By late Friday, Brent had settled at $103.14 a barrel and West Texas Intermediate at $98.71, while the S&P 500 fell 0.6% and the Nasdaq dropped 0.9% as the dollar strengthened and Treasury yields stayed elevated. The move underscored how quickly energy stress can spread beyond commodities and into broader risk assets when traders start pricing in a longer geopolitical shock.
Why oil prices above $100 matter for the Fed
The immediate concern is inflation. By Friday, fed funds futures were pricing in slightly less than one quarter-point cut by December, a sharp retreat from expectations for two quarter-point cuts late last month. In other words, a market that had been leaning toward easier policy is now bracing for the possibility that higher fuel costs keep price pressures sticky for longer.
The anxiety starts with geography. About 20 million barrels a day moved through the Strait of Hormuz in 2024, equal to roughly one-fifth of global petroleum liquids consumption, and there are limited alternatives if the waterway remains heavily constrained. That makes every disruption in the strait matter far beyond the Gulf, especially for refiners, airlines, shippers and central banks already trying to navigate a fragile inflation backdrop.
Officials are trying to contain the damage, but traders are not yet convinced the response will be enough. Washington has announced a 172 million-barrel release from the Strategic Petroleum Reserve as part of a broader emergency effort with other major consuming nations. Even so, reserve barrels can buy time, not certainty, if physical flows through Hormuz remain impaired and insurers, shipowners and refiners stay cautious.
That is why some banks are treating the move as a violent shock rather than a permanent new baseline. Goldman Sachs lifted its average March Brent forecast to above $100 while still projecting that prices could ease later in the year if disruptions do not deepen. For now, though, markets are trading the immediate scarcity risk, not the eventual normalization story.
What this means for markets and consumers
For equity investors, the danger is not just higher crude prices but what they signal. More expensive energy can push up gasoline, diesel, jet fuel and freight costs, squeezing household spending and corporate margins at the same time. That combination helps explain why stocks sold off even as some investors had hoped weaker economic data would keep the door open to faster Fed easing.

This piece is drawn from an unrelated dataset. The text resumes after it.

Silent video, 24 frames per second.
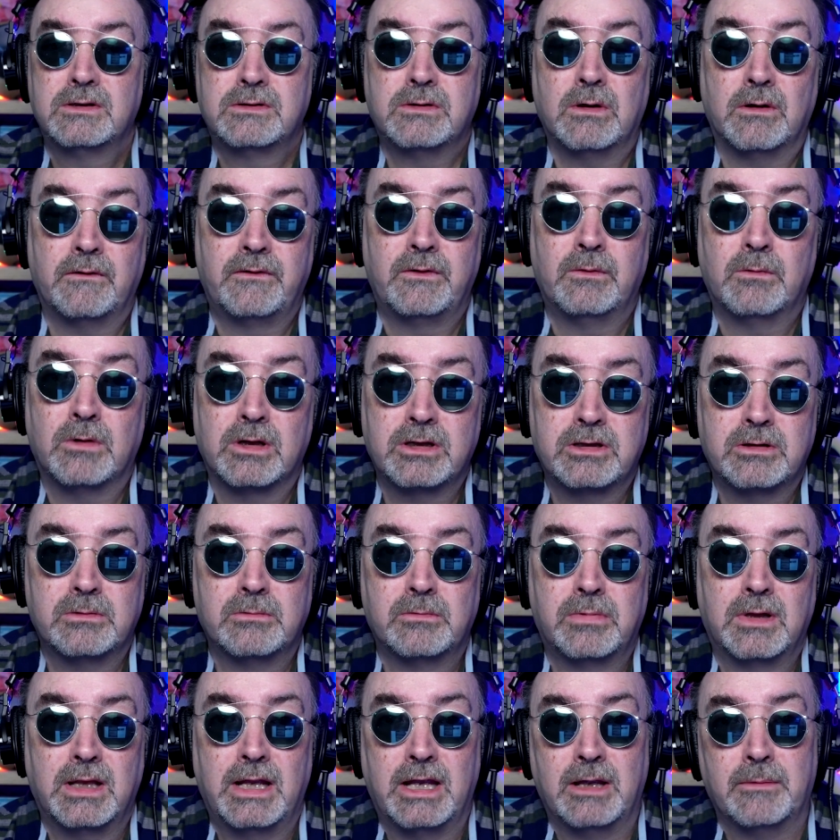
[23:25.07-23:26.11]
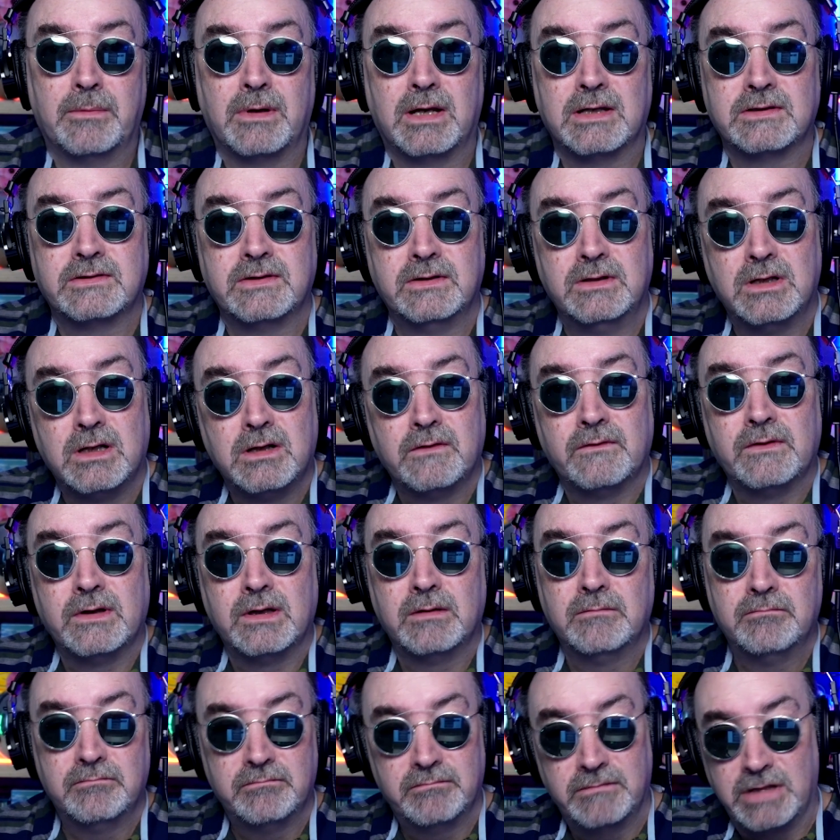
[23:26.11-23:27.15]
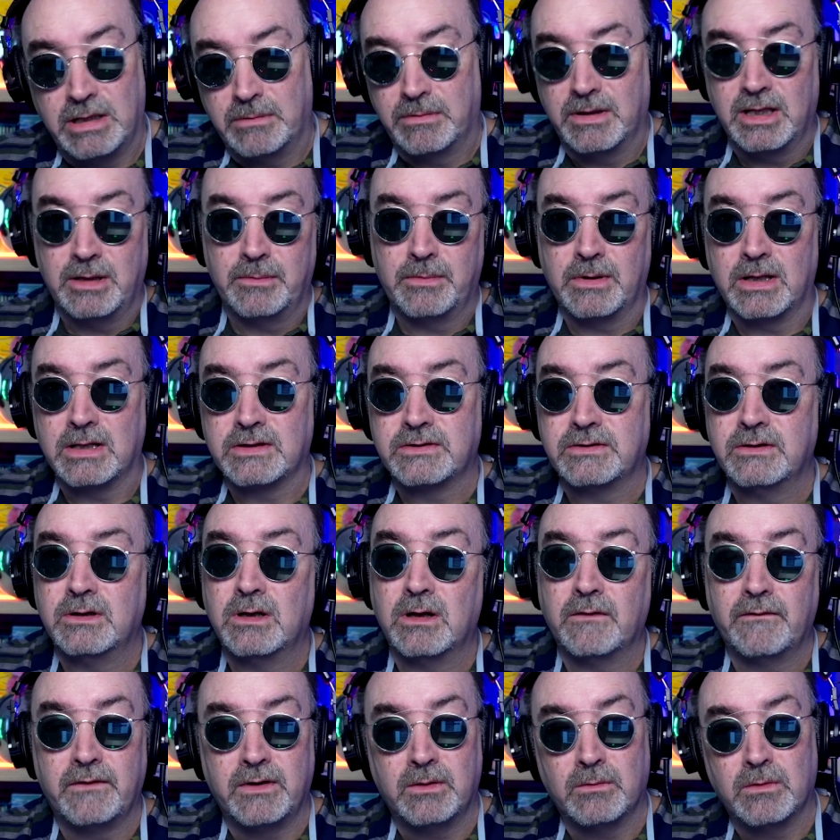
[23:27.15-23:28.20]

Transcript: So if you want them to play a bossa nova, they play a bossa nova.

If oil stays elevated, the pressure will not be limited to Wall Street. Transport-heavy sectors, manufacturers and consumer-facing businesses would all face a tougher pricing environment, while central bankers would have to decide whether an energy-driven inflation impulse is temporary noise or the start of a broader second-round problem. That is the policy bind markets are starting to price in now.
Oil prices have seen pieces of this script before
Markets have seen fragments of this story before, from the tanker attacks near the Strait of Hormuz in 2019 and the oil spike after Russia’s invasion of Ukraine sent crude back above $100 in 2022 to the Red Sea disruptions that kept a geopolitical premium in energy markets in early 2024. What feels different this time is the combination of direct supply losses, infrastructure damage and a bottleneck at one of the world’s most critical energy chokepoints.
The next move now depends on three variables: whether military escalation intensifies, whether tanker traffic through Hormuz begins to recover and whether the Fed signals it can still ease policy this year without reigniting inflation concerns. Until markets get clearer answers on all three, oil is likely to remain the main driver of global risk sentiment.
That leaves investors with a simple but uncomfortable conclusion: if crude holds near or above triple digits, the Iran conflict may stop being treated as a short-lived geopolitical scare and start being priced as a broader macroeconomic problem. And once that shift takes hold, it becomes much harder for markets to count on quick rate cuts to cushion the blow.